The Internal layout of the Fractal Design Ridge, is to be expected from an ITX case: congested. You’ll also need an SFX or SFX-L power supply, thanks to the narrowness of the case. That said, when the motherboard installation was finished, I was able to figure out the rest on my own, but Fractal includes a fantastic instruction book.
Standing at 14.5 x 14 x 3.7 inches (HDW), the Ridge is a very lanky case. Low-profile CPU coolers like Thermalright’s AXP120-X67 fit in just fine, but the maximum height allotted for CPU coolers is 2.8 inches (70mm). Because the graphics card is stowed behind the motherboard tray, you can fit cards up to 12.8 inches (325mm) long. But don’t expect to install a modern top-end here. Our EVGA RTX 3050 XC fits just fine, but anything much more than two slots thick is going to run up against the fans and the interior frame of the case.
The amount of additional fans that can be installed in the Ridge is impressive but also somewhat impractical. The side fan mounting bracket supports fans or radiators up to 280mm in diameter, but the top of the case only supports three 80mm. To be honest, I wish Fractal included three 80mm fans instead of the two 140mm Aspect 14 PWM fans. Don’t get me wrong, the Aspect fans are fantastic, but who has 80mm fans sitting around?
Our ITX case testing hardware uses an Intel 12th Gen “Alder Lake” 12600K, cooled by a Thermalright AXP120-X67 SFF. Our graphics card is an EVGA RTX 3050 XC. We don’t have comparisons with other cases in the tests below because the Ridge’s slim profile means we needed to use a different cooler than we do with larger cases.
Acoustic Results for the Fractal Design Ridge
Our acoustic test consists of three scenarios: We run the CPU at full load, the CPU and GPU at full load, and an optimized mode. The CPU full load test runs the CPU and case fans at their maximum speed. For the CPU and GPU full load acoustic test, we also stress the EVGA RTX 3050 XC and set the fans at 75% speed, because in gaming the fans never run at 100 percent and are far too loud when they do.
For the optimized mode, we run the GPU fan speed at 30% and run the CPU and included case fans at the lowest speed that they will spin.
The Ridge comes with two Aspect 14 PWM fans, designed for radiators, so don’t expect silence. I need to mention that because this case is very loud– especially when cranked to full speed. When I set the case and CPU fans to max RPM, we hit 55dB, which is pretty ear-piercing. Of course, in most situations, the fans wouldn’t spin so fast. But even in our CPU/GPU stress test with the case fans running at half speed, the Ridge was still somewhat noisy at 47dB.
Thermal Results for the Fractal Design Ridge
For the thermal tests, all case and CPU fan speeds are set to 100%. The Core i5-12600K is set at a 4.3GHz clock at 1.12v on all performance cores, to ensure consistent power consumption across test scenarios.

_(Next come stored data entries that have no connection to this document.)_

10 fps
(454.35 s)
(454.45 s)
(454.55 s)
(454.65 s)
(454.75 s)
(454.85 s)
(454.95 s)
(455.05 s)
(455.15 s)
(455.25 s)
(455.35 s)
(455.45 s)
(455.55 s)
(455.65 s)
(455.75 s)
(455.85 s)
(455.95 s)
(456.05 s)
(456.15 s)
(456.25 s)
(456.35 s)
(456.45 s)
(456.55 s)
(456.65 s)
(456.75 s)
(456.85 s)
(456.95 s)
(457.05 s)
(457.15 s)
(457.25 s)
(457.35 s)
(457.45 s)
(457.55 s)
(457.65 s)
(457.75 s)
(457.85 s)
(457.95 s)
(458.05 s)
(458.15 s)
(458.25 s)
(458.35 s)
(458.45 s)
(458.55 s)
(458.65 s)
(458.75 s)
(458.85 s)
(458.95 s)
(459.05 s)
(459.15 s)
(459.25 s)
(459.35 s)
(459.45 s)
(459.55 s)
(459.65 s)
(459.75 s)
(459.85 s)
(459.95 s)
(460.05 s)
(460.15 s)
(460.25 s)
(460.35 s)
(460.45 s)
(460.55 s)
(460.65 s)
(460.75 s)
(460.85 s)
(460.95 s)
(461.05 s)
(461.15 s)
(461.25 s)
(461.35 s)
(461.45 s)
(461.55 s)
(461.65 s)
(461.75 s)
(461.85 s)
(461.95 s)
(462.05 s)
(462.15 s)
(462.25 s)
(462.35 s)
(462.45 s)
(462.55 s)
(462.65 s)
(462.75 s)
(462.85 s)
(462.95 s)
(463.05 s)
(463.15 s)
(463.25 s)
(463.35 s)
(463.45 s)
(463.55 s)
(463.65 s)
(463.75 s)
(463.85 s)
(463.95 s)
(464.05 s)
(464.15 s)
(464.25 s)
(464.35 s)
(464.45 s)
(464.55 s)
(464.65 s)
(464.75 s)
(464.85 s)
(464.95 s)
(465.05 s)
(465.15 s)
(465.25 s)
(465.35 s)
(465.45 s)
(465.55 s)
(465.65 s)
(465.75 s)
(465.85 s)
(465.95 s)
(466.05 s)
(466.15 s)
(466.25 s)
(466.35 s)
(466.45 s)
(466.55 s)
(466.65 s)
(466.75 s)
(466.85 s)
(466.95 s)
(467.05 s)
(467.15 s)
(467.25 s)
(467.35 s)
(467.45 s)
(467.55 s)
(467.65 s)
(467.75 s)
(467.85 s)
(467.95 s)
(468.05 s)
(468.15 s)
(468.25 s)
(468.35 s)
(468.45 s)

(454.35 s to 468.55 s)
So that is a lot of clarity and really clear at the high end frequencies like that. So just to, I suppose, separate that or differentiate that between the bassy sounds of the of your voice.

The thermal results from the Ridge are fascinating. The CPU thermals are pretty bad for a Core i5, but the GPU’s temps are great.

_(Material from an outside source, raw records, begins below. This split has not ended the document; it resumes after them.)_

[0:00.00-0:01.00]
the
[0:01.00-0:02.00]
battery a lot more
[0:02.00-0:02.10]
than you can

However, I’m not that surprised. The GPU we use for compact cases isn’t all that powerful, and with no case fans up above the CPU, the side panel design clearly isn’t pulling in enough cool air over the CPU to keep temperatures lower.
The Fractal Design Ridge is another interesting case design by the Swedish company, and with the proper hardware, it can be a killer HTPC. However, the perforations on the side are not air-cooler friendly and the lack of included 80mm fans is unfortunate.
Would I recommend this case for a high-end AM5 or Intel 12th or 13th Gen setup? No. However, if you want to run something like a 65W Ryzen 5 5600X, this case will do just fine. If you want to pack in more powerful components, you should opt for a case that’s a bit bigger – or at least wider.